Microplastics at home
The study explored three big questions related to microplastic exposure inside homes: what’s the impact on different continents, who is most at risk, and what the health risks associated with microplastics are. The team collected indoor atmospheric dust over one month as well as information about households and behaviors to identify microplastic sources.
This included how often the floors were cleaned, the types of floors, the presence or absence of children, the number of people living in the home, and the percentage of full-time workers.
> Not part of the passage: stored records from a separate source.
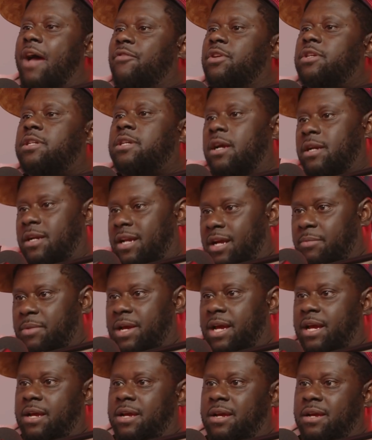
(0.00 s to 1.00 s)
it Sunday, man.
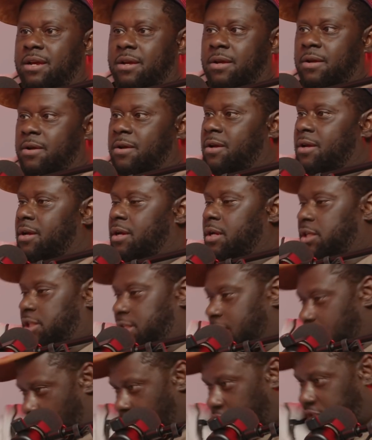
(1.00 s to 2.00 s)
Say less.
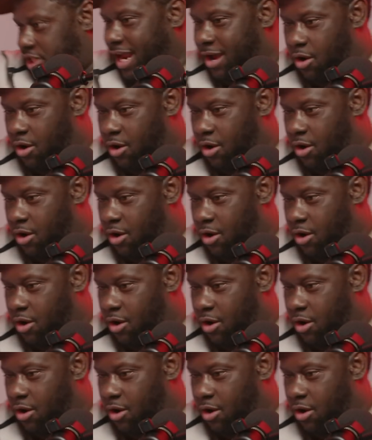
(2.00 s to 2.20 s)
Shake on, shake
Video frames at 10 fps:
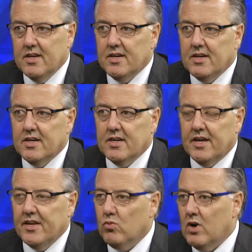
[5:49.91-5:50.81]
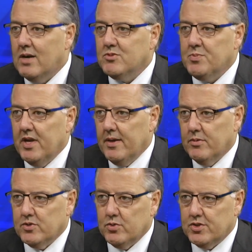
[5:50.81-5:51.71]
Uh, I think Rom's been
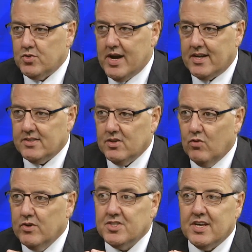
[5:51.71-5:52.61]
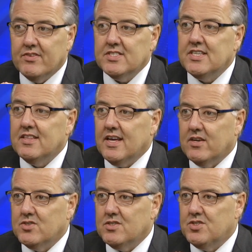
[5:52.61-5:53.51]
able to attract over seventeen
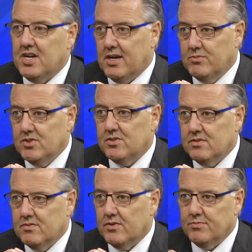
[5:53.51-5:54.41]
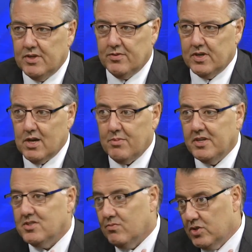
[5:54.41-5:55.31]
thousand jobs from different
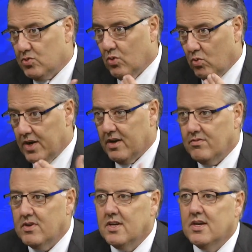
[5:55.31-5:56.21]
companies, of which we're one of.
They then measured the level of microplastics in the dust and used infrared spectroscopy to establish the chemical composition of these microplastics.
The household dust contained a wide variety of synthetic polymer fibers. The most common, in order according to their relevance, were polyester and polyamide (used in clothing fabrics), polyvinyls (used in floor varnishes), polyurethane (used in surface coatings of furniture), and polyethylene (used in food containers and bags), the researchers found.
They also looked at the prevalence of microplastics according to the gross national income of each country. Overall, lower-income countries were found to have higher loads of microplastics, deposited at an average daily rate of 3,518 fibers per square meter. Rates in medium and high-income countries were 1,268 and 1,257 respectively– more than two times less.
However, they found that overall, the risk of microplastic exposure was low. They used toxicity information on polymers to calculate health risks. Low-income countries had a larger lifetime risk of cancers due to microplastic exposure at 4.7 people per million. High-income and middle-income were next at 1.9 and 1.2 per million, respectively.
Children were found to be at a larger risk, no matter the income. This is because of their smaller size and weight and due to their tendency to have more contact with the floor, the researchers said.
The researchers also found that the microplastics in the house came mainly from sources inside the home, such as synthetic polymer-based materials, used widely in products such as carpets.
Study authors also have some advice for people looking to reduce the number of microplastics inside their homes: vacuum regularly instead of sweeping (or not doing anything); choose natural fibers for clothing, carpets, and furnishing instead of polymer fibers; in general, try to use less plastic products inside the home.
However, we still don’t fully understand the risks and potential health threats that these plastic pieces bring. For that, further research is necessary.
The study was published in the journal Environmental Pollution.